[Extracted records]

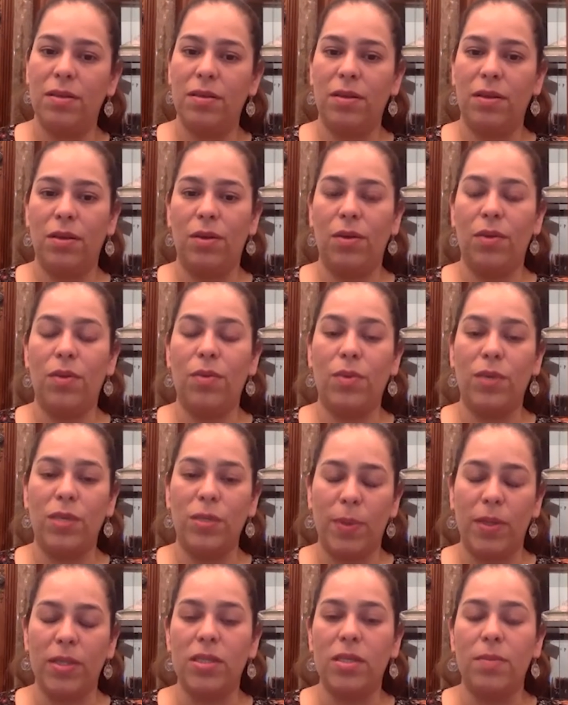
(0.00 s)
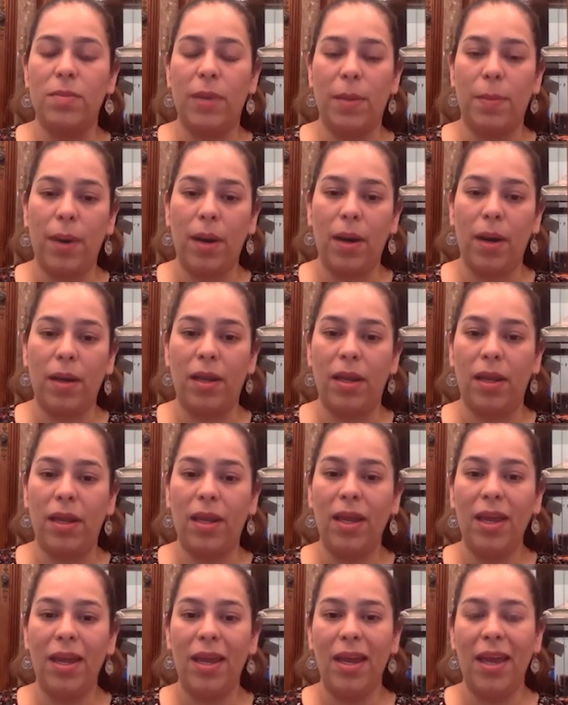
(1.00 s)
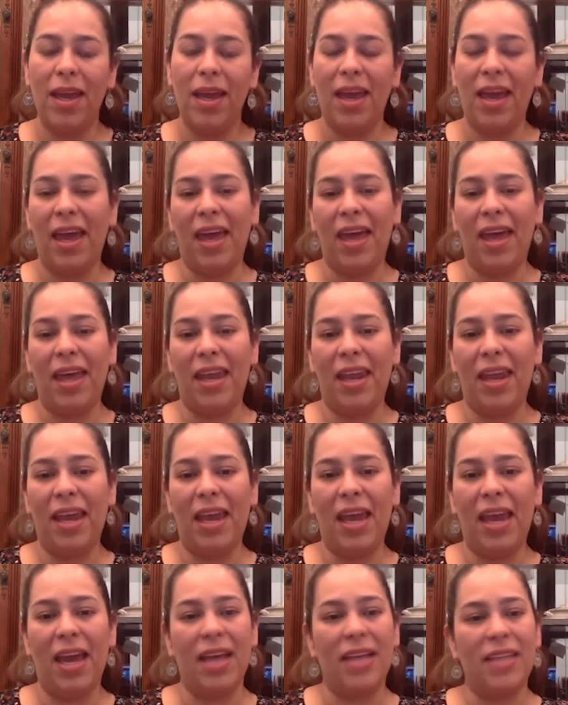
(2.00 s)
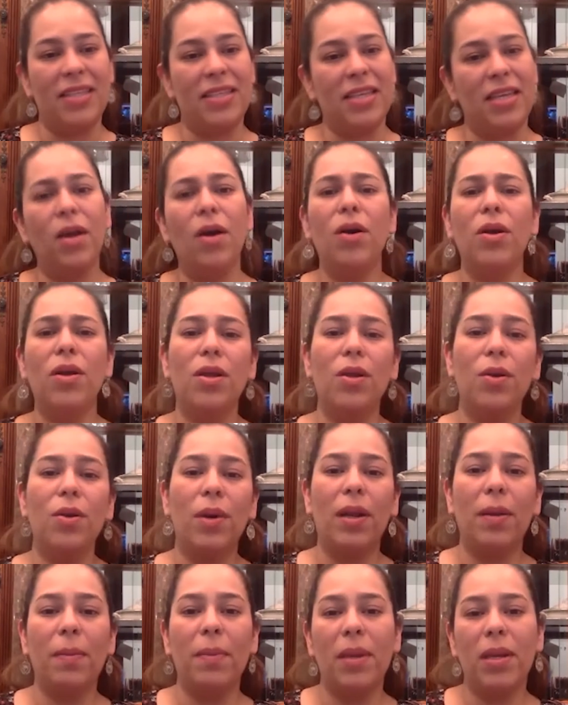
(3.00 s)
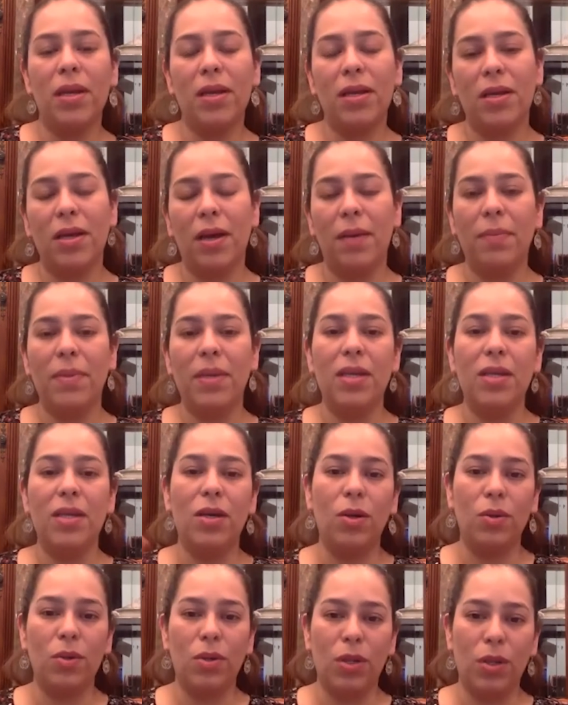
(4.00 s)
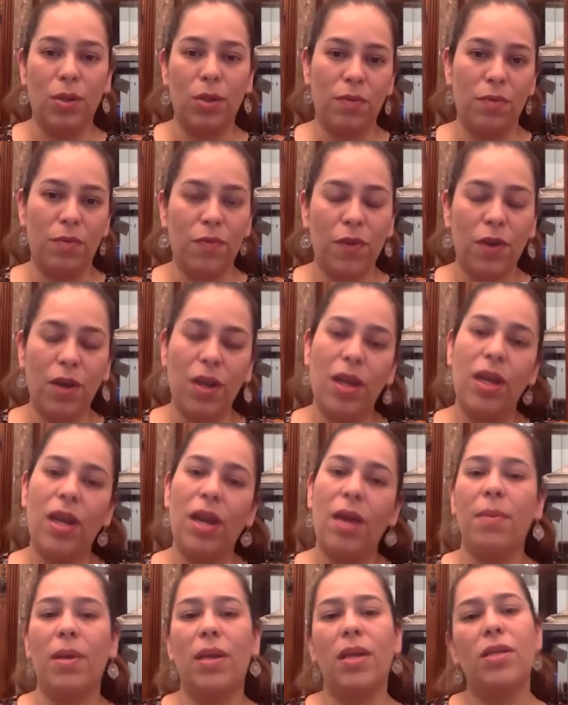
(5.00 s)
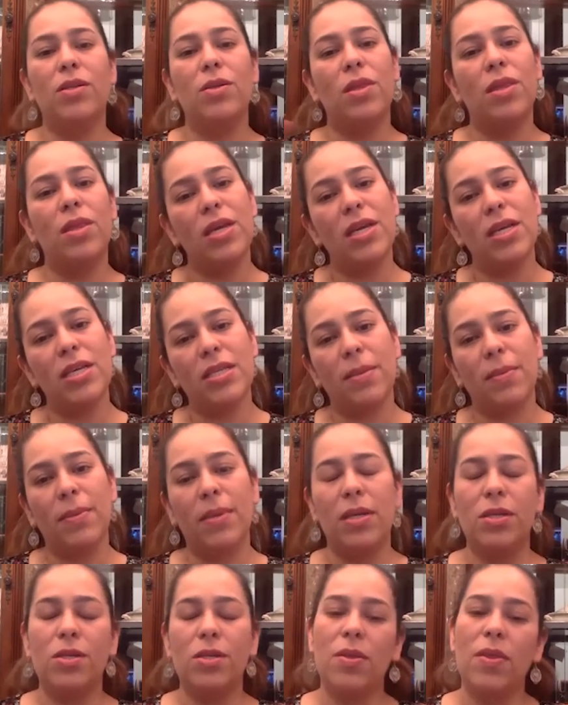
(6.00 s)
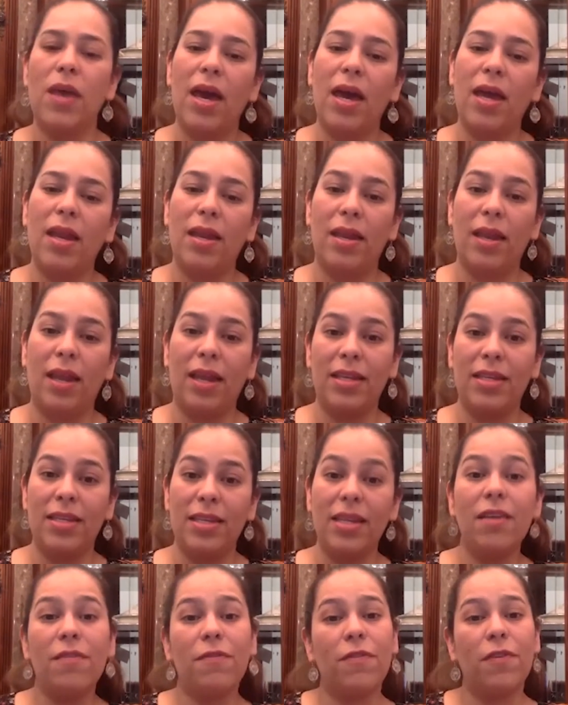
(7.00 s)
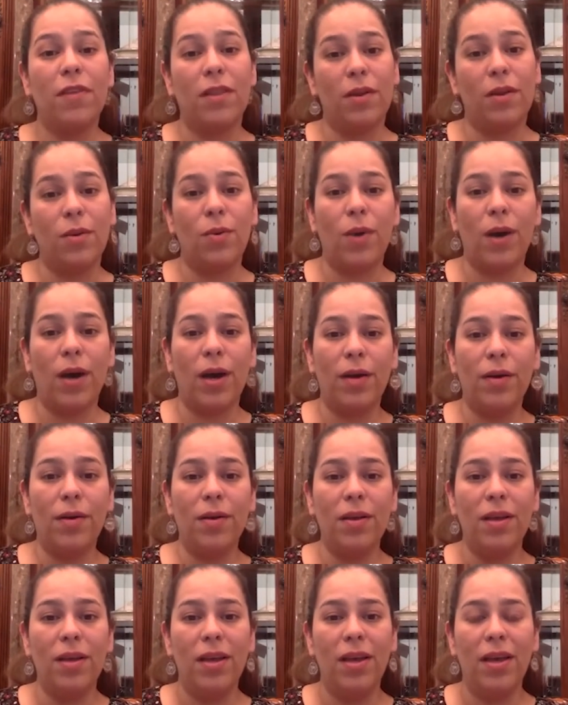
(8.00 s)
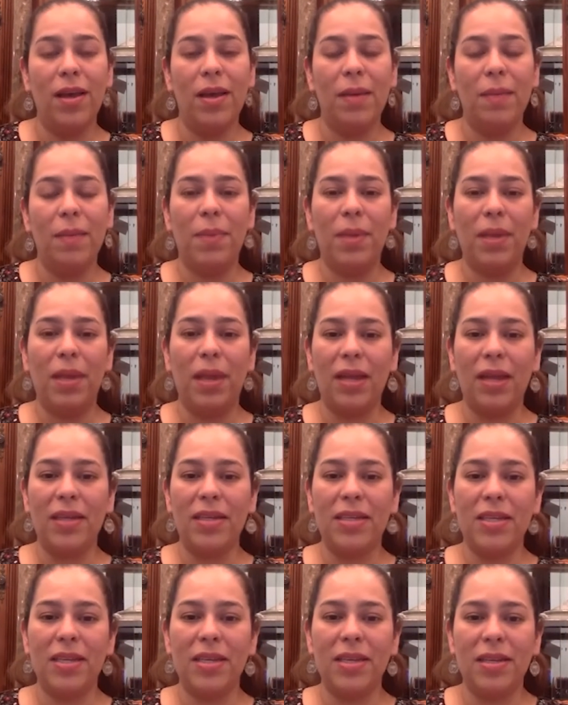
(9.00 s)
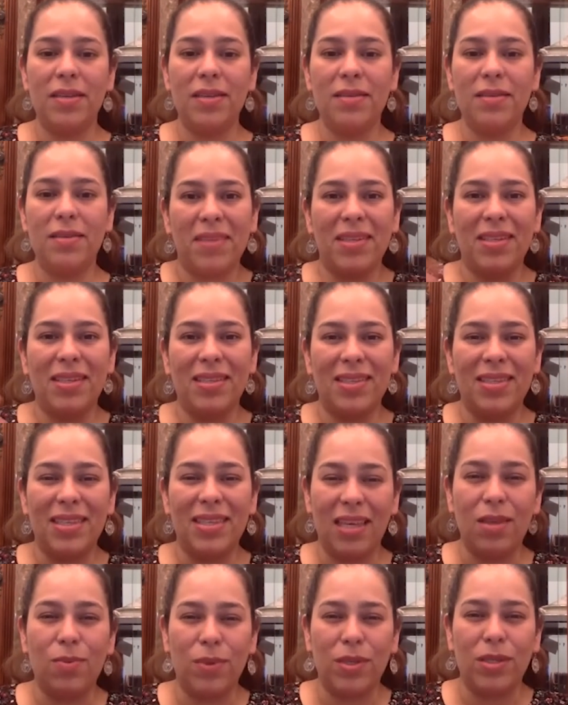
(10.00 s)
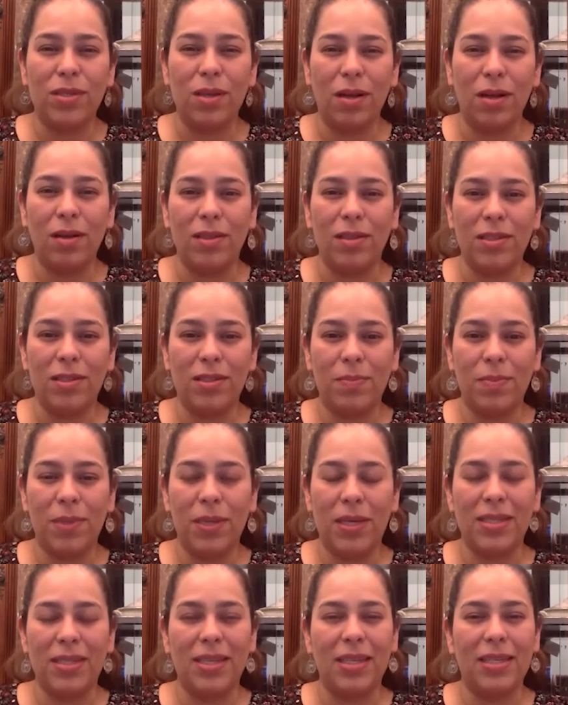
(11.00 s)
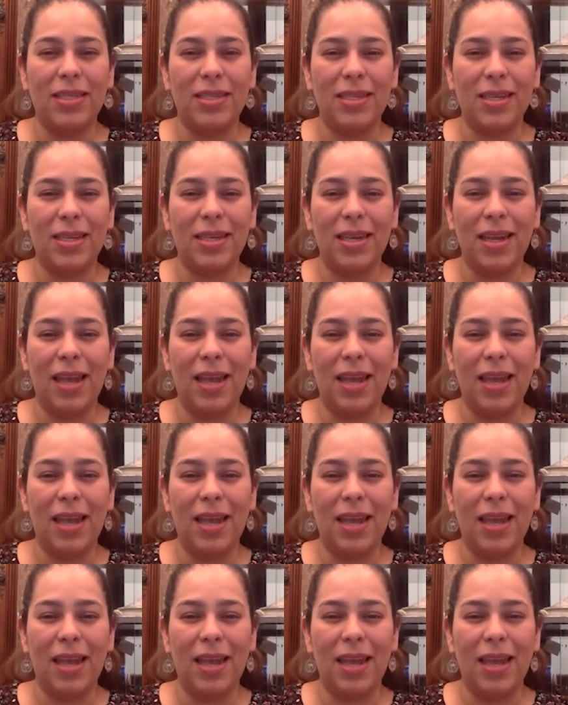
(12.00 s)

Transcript: you know, the response in my body. Mm-hmm. And I had said, oh, you know what, I'm gonna I'm gonna go gluten free. I'm gonna do this. I'm gonna do that. And I did it for a little while, but I didn't see the results because I didn't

== Your task ==
Copy out the entries exactly as they stand, omitting the images.

== Answer box ==
(0.00 s)
(1.00 s)
(2.00 s)
(3.00 s)
(4.00 s)
(5.00 s)
(6.00 s)
(7.00 s)
(8.00 s)
(9.00 s)
(10.00 s)
(11.00 s)
(12.00 s)

Transcript: you know, the response in my body. Mm-hmm. And I had said, oh, you know what, I'm gonna I'm gonna go gluten free. I'm gonna do this. I'm gonna do that. And I did it for a little while, but I didn't see the results because I didn't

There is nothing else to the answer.